The Heap?

Furthermore, what happens with the following 2 examples (are both stored on the heap, or..)?

Mark.

P.S. I apologise for the newbie questions. Maybe I should take back my previous pseudonym of markusn00b?

P.P.S. I apologise for having to apologise.

P.P.P.S Ad infinitum..

Most C and C++ implementations rely on both a heap and a stack. However you may not find it in a book on the subject because neither are mandated by the standard, how an implementation organises its own memory is implementation defined.

malloc, realloc, calloc and new all allocate from the local heap. The local heap is the memory in the heap available to the program as opposed to the system heap, the memory available to the entire system. In an embedded program the program heap and system heap are often the same but for Windows and Linux they are very different, the program rarely as access to the entire memory of the system under Windows or Linux. In the days of 16 bit Windows the size of the program heap had to be set in the linker.

Variables with automatic scope (look up the auto keyword) are allocated from the stack (if the implementation has one). The stack is another area of memory the size of the used stack grows and shrinks as function calls are made. Each time a function call is made, the current state of the processor and the return address are stored to the stack space is also reserved on the stack for any auto variables in the function just called, that is variables local to the function.

Data declared at file scope or data declared at function scope with the static keyword are stored in the data segment. This is a section of data that the C start-up code allocates (if required) and initialises. These variables are normally split into 2 sections, those with a non-zero initial value and those with a zero initial value or non initial value (which automatically get assign zero). The later section needs to have their initial values stored in the program code so that c start-up can initialise them properly, those in the latter section can just be zeroed programmaticall y.

As to your code, truely I should ask if that code is inside or outside a function, however since you have called malloc it must be inside a function.

Therefore the first declaration allocates an int pointer on the stack, then calls malloc to allocate data for 4 ints on the heap and stores a pointer to it in the int pointer.

The second declaration allocates an array of 4 ints on the stack.

It would normally be considered bad practice to allocate large objects (more than a few hundred bytes) on the stack.

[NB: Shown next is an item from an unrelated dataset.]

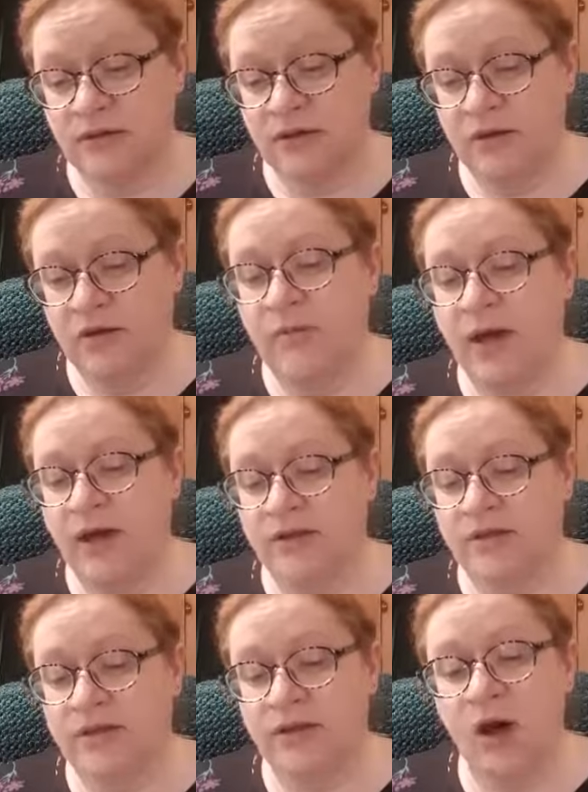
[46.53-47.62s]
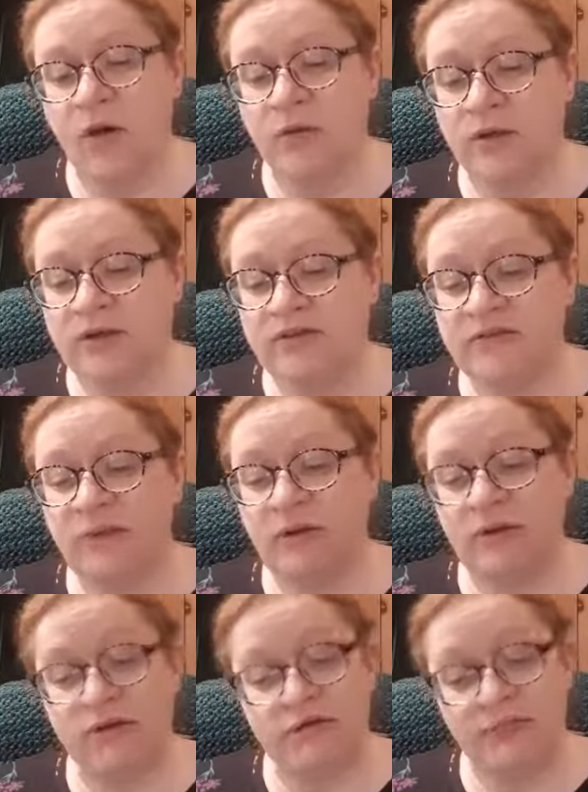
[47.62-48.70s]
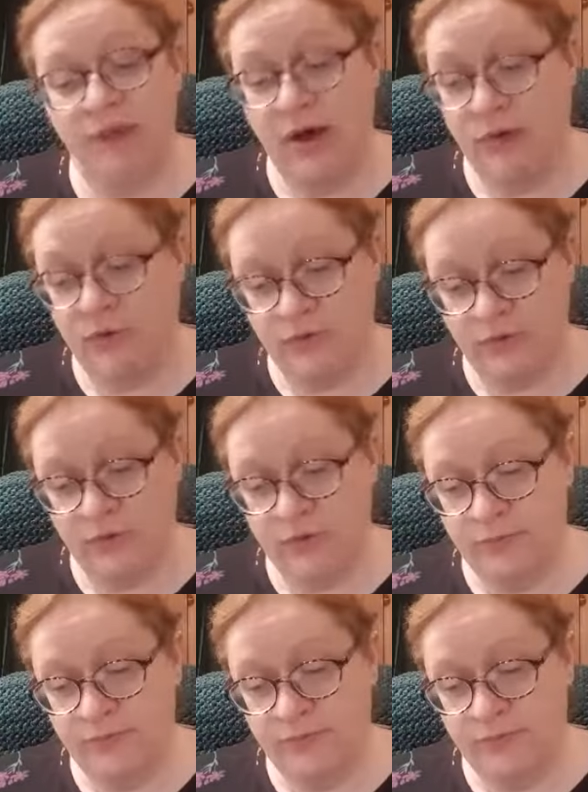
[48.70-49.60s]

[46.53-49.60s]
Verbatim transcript: Come I to the Holy Spirit powerful.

For a recursive function allocating more than a few bytes on the stack is likely to be a bad idea. However it does rather depend on how your implementation organises its memory.

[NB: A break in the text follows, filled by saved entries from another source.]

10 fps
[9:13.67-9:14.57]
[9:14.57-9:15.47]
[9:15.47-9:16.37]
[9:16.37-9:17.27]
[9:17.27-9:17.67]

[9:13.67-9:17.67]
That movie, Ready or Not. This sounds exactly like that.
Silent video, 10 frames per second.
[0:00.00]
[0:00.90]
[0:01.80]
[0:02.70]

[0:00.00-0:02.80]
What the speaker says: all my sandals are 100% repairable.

Thanks. That's a great explanation.

Mark.

Banfa, what about if his code was under main? Is main treated just like any other function (the first) and the automatic variables allocated on the stack?

Incidentally just today I was trying to find out the entire memory available on a programs heap on my windows (with g++ on mingw) and I could allocate an array of char[125000] 17029 times and failing on the 17030th array. That's almost 2gb. My laptop (on which I was doing this) has 3gb of RAM. So it seems like the heap is much more than you would expect. This apparently has something to do with how windows allocates memory that is 'really not there' physically. I have no idea whether it does this for the stack also.
Finally, for my 2gb allocation, the taskman showed memory usage of under 150000KB I wonder why.

Regards,

Alex

Yes main is like any other function in this respect.

I have worked with embedded micro-controllers whose compilers had a switch to make all function local variables default to static allocation rather than auto allocation (effectively taking them off the stack an putting the onto the heap.

On (32bit) WIndows any program can have up to 2Gbyte of allocated memory with another 2Gbyte reserved for the system to use on behalf of the program.

That 2Gbyte can be made up using heap, stack or statically allocated data. On Windows both the heap and stack of a program is expandable to accommodate what the program allocates (up to the 2Gbyte limit).

Windows (and Linux) can supplement physical memory with a swap file on the hard drive giving the computer more available memory that its actually physical memory.

A can not explain why taskman has the number wrong, it may in fact be displaying the physical ram being used by your program rather than the amount of memory it has allocated. Try Process Explorer from SysInternals (google it).

You are right. Taskman only shows the 'Physical memory' procexp calls it 'Working memory'. Actually I had tried procexp too and found this 'Working memory' to be the same as what taskman reported, but when you mentioned it, I checked it again and realised I had to enable a column that shows the virtual memory size (called just 'virtual size' by the program) that shows the entire 2gb allocated to the process. I had read about this 2gb-program and 2gb-OS thing but it wasn't very clear to me. Now I think it is! I suspect on machines that support 64GB virtual memory I could allocate almost half of that right?

Regards,

Alex.

In 64 bit windows 32 bit applications are allocated 4Gbyte of address space by the OS, however they need to be compiled with the /LARGEADDRESSAWA RE to be able to access >2Gbyte of address space.

64bit applications get 8Tbyte of address space, with 8Tbyte reserved for the OS.

Having the address space does not mean you can allocate the memory, you can only allocate the memory if you have the address space and the RAM (or swap file ram).

I am not quite sure where you got the 64Gbyte limit from.